PROBLEM TO WORK ON
Beginning with the first line below, retype exactly each line through the one containing "[00:00:02.53]". Leave out all pictures.

[Records from a dataset]
----

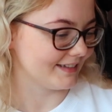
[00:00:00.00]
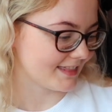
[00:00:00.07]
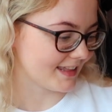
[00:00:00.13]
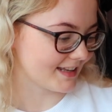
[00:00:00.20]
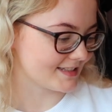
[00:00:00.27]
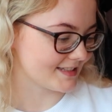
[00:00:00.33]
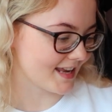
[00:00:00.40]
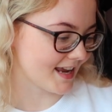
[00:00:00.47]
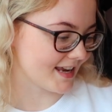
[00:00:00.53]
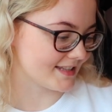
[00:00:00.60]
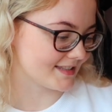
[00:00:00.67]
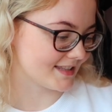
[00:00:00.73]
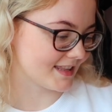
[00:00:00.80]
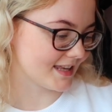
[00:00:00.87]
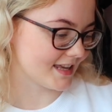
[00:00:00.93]
This
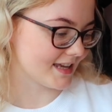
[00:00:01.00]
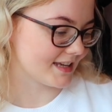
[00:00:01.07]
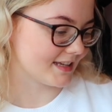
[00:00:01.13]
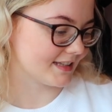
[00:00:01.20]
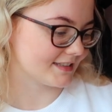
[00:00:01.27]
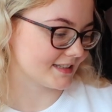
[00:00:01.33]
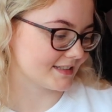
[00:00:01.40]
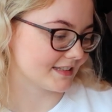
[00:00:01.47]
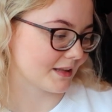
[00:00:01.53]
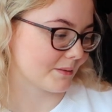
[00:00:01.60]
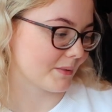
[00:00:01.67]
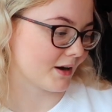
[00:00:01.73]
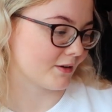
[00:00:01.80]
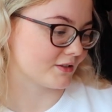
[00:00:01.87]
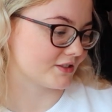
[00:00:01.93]
is the Disneyland
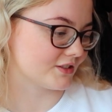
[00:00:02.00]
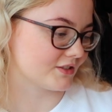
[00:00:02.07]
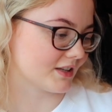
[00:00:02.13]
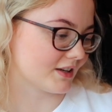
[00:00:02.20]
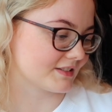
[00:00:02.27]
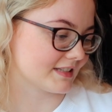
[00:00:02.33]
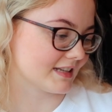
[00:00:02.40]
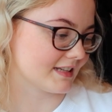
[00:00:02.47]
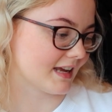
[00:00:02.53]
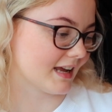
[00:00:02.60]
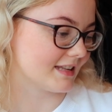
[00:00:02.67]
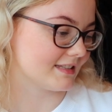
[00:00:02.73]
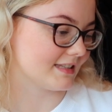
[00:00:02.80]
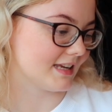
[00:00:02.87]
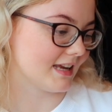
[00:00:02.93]
Paris
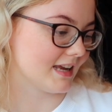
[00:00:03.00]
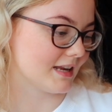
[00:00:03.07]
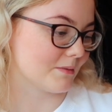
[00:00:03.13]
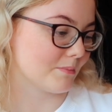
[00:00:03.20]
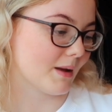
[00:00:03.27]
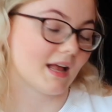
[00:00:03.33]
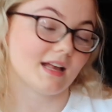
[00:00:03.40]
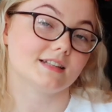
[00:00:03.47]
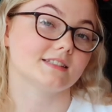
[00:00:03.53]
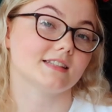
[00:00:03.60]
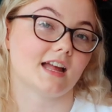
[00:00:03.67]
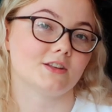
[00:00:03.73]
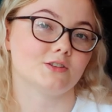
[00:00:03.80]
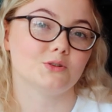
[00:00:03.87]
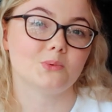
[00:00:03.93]
2019 Pass
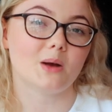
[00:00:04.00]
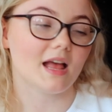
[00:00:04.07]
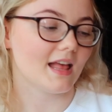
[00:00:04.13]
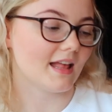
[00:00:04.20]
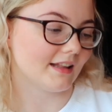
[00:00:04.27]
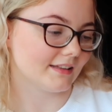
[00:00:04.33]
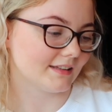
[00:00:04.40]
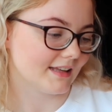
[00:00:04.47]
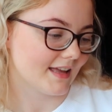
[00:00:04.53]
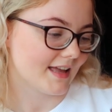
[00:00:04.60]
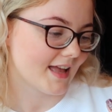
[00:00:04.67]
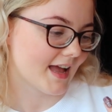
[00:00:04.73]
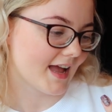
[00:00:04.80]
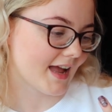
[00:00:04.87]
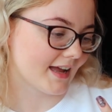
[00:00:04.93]
Annuel,
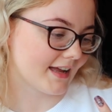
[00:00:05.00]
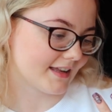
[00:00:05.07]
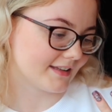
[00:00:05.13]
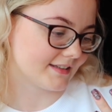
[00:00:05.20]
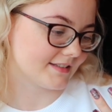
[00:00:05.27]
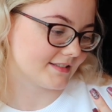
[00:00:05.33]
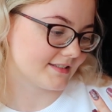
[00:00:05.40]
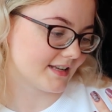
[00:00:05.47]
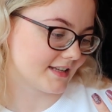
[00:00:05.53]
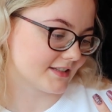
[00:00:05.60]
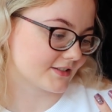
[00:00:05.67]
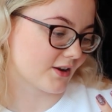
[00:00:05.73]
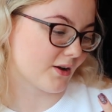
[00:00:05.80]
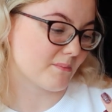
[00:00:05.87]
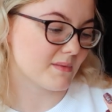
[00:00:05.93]
and it's
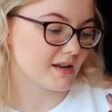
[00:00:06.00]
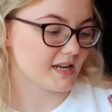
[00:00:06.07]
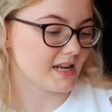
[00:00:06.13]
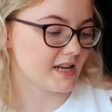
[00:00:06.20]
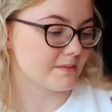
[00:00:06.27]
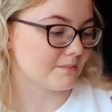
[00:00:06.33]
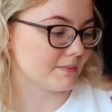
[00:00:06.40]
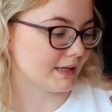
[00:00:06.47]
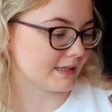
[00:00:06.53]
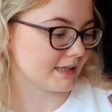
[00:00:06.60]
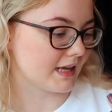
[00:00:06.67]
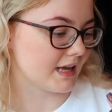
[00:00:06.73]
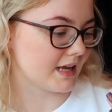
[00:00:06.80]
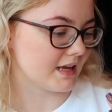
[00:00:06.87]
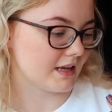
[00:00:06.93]
got Minnie and
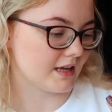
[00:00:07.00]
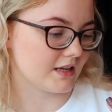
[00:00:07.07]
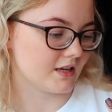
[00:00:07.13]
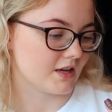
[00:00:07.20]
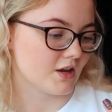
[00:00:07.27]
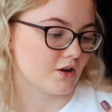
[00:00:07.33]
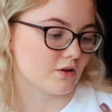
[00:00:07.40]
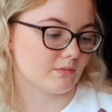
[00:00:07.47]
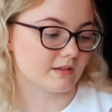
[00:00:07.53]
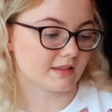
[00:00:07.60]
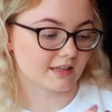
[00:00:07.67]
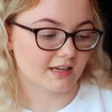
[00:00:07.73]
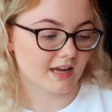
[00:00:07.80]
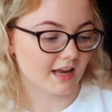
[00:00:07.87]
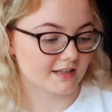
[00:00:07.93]
Mickey with the
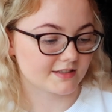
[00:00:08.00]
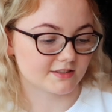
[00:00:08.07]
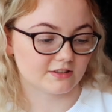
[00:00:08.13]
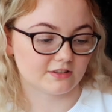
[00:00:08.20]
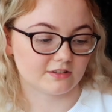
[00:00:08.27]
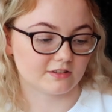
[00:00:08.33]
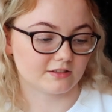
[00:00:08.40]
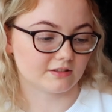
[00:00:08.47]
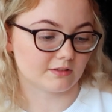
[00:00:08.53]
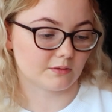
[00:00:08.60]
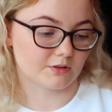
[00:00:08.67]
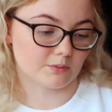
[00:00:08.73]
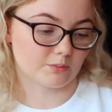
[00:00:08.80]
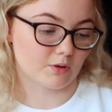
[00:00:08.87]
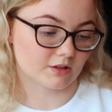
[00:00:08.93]
castle,
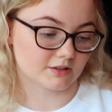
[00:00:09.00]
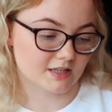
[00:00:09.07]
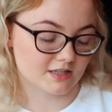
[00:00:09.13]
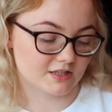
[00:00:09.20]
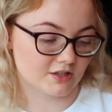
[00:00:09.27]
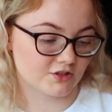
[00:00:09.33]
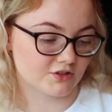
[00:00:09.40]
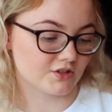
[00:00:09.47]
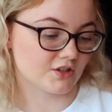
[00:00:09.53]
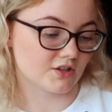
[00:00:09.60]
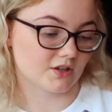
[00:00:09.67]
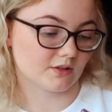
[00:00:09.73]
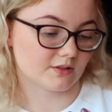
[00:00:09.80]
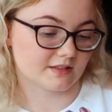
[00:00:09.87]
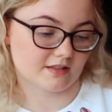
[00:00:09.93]
the Walt Disney
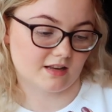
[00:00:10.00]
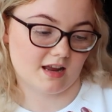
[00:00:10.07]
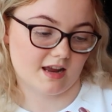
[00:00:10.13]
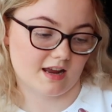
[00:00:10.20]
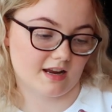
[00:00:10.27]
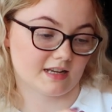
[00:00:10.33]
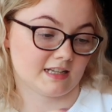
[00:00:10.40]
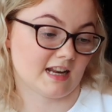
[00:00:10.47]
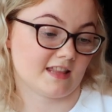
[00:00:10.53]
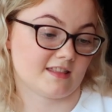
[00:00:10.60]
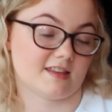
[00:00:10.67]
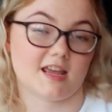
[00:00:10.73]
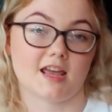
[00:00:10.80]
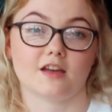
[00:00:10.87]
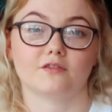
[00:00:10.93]
Studios sign and
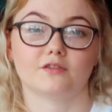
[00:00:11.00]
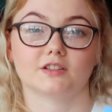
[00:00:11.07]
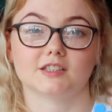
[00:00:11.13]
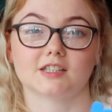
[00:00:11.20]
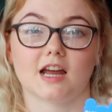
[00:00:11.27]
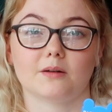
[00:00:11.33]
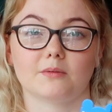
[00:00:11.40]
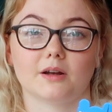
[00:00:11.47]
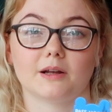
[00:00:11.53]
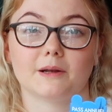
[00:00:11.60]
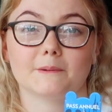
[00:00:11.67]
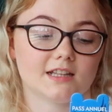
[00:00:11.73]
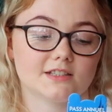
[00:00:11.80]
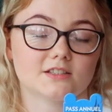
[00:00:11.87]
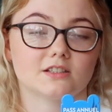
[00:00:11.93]
the Eiffel Tower.
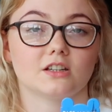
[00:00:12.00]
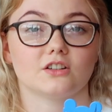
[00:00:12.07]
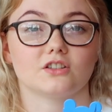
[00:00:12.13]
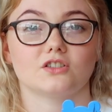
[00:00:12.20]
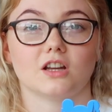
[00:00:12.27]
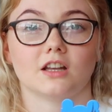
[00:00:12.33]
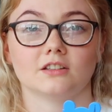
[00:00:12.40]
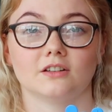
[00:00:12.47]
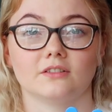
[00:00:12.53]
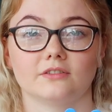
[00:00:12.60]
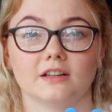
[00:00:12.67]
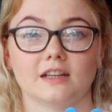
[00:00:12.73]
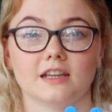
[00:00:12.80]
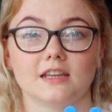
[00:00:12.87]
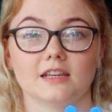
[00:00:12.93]
It's such a
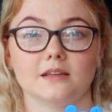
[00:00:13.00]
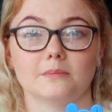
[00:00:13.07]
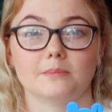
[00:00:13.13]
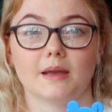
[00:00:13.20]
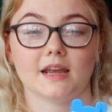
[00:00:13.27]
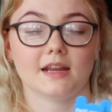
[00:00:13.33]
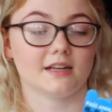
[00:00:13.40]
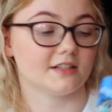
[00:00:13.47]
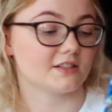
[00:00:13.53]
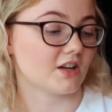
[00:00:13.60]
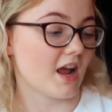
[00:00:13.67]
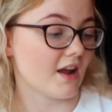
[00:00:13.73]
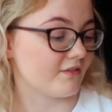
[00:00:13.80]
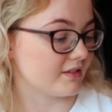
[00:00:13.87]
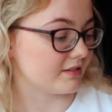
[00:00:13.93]
lovely pin, it's got
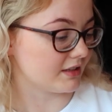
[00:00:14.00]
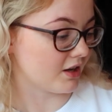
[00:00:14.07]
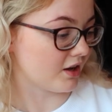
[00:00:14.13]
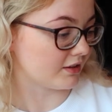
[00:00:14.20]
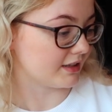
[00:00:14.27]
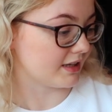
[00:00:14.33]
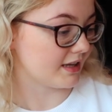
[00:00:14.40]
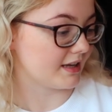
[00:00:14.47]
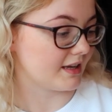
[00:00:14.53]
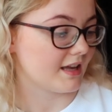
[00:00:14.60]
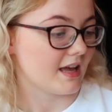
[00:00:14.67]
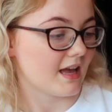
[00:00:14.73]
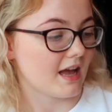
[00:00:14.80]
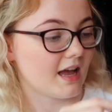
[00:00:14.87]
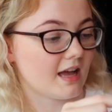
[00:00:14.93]
everything on it
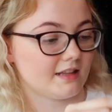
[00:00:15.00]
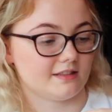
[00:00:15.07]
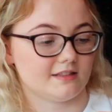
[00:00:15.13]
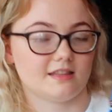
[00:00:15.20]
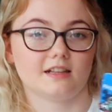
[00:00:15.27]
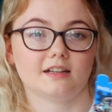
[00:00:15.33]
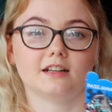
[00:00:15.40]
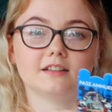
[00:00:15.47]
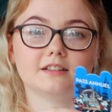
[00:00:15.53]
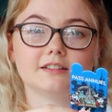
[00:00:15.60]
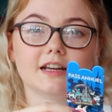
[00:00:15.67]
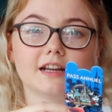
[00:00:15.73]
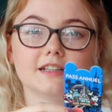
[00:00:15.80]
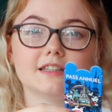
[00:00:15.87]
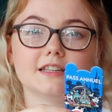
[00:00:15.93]
and the little
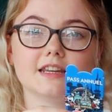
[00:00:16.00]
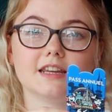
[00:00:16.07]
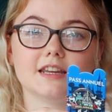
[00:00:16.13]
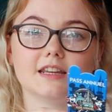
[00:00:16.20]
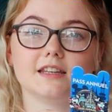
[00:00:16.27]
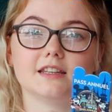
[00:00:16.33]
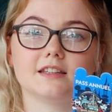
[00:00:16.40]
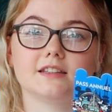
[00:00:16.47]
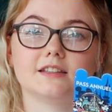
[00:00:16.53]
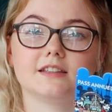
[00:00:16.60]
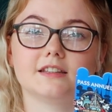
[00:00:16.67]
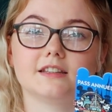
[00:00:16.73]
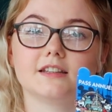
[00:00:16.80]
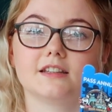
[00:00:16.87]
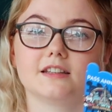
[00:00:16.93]
19
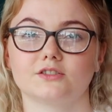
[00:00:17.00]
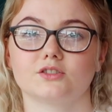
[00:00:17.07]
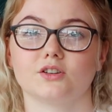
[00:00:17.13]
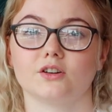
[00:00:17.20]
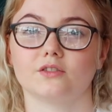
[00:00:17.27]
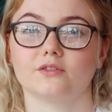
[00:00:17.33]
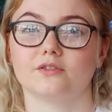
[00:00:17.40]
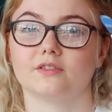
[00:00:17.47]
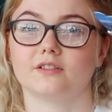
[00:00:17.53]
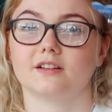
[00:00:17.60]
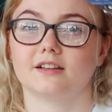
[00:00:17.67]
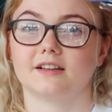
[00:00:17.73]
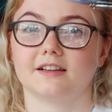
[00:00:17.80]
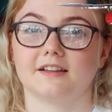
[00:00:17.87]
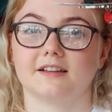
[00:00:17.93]
sort of
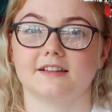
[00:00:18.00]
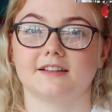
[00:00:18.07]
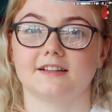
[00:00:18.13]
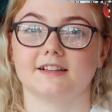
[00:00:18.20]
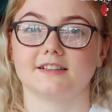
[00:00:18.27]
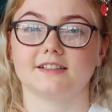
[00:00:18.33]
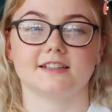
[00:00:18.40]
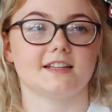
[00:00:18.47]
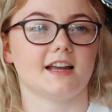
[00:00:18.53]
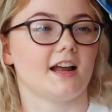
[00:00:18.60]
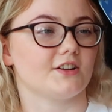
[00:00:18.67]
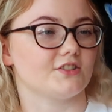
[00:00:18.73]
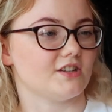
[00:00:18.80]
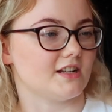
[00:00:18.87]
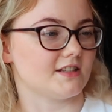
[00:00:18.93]

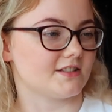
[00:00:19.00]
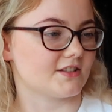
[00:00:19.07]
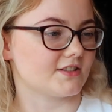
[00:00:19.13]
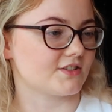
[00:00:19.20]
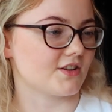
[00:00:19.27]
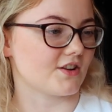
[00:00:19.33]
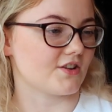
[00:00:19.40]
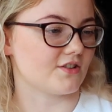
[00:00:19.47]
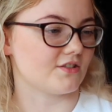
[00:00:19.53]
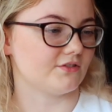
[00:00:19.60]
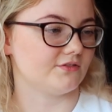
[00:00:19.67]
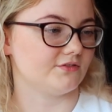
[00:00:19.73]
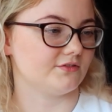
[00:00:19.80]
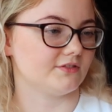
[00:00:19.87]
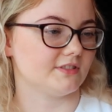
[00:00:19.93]
detaches.
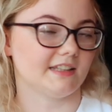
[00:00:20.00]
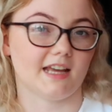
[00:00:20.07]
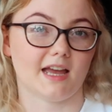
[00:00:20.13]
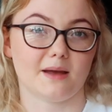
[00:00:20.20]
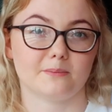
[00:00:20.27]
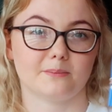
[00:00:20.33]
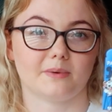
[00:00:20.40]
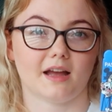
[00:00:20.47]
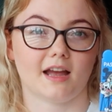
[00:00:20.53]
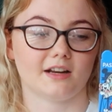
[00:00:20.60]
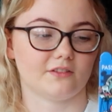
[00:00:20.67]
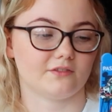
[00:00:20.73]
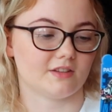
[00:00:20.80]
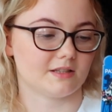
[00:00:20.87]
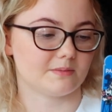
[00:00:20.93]
So yeah, I
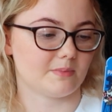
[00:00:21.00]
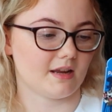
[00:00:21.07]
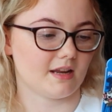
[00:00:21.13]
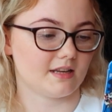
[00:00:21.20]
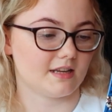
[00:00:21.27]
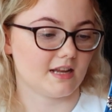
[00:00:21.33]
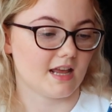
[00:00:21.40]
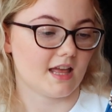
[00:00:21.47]
love this pin.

----

ANSWER FOR THIS EXERCISE
[00:00:00.00]
[00:00:00.07]
[00:00:00.13]
[00:00:00.20]
[00:00:00.27]
[00:00:00.33]
[00:00:00.40]
[00:00:00.47]
[00:00:00.53]
[00:00:00.60]
[00:00:00.67]
[00:00:00.73]
[00:00:00.80]
[00:00:00.87]
[00:00:00.93]
This
[00:00:01.00]
[00:00:01.07]
[00:00:01.13]
[00:00:01.20]
[00:00:01.27]
[00:00:01.33]
[00:00:01.40]
[00:00:01.47]
[00:00:01.53]
[00:00:01.60]
[00:00:01.67]
[00:00:01.73]
[00:00:01.80]
[00:00:01.87]
[00:00:01.93]
is the Disneyland
[00:00:02.00]
[00:00:02.07]
[00:00:02.13]
[00:00:02.20]
[00:00:02.27]
[00:00:02.33]
[00:00:02.40]
[00:00:02.47]
[00:00:02.53]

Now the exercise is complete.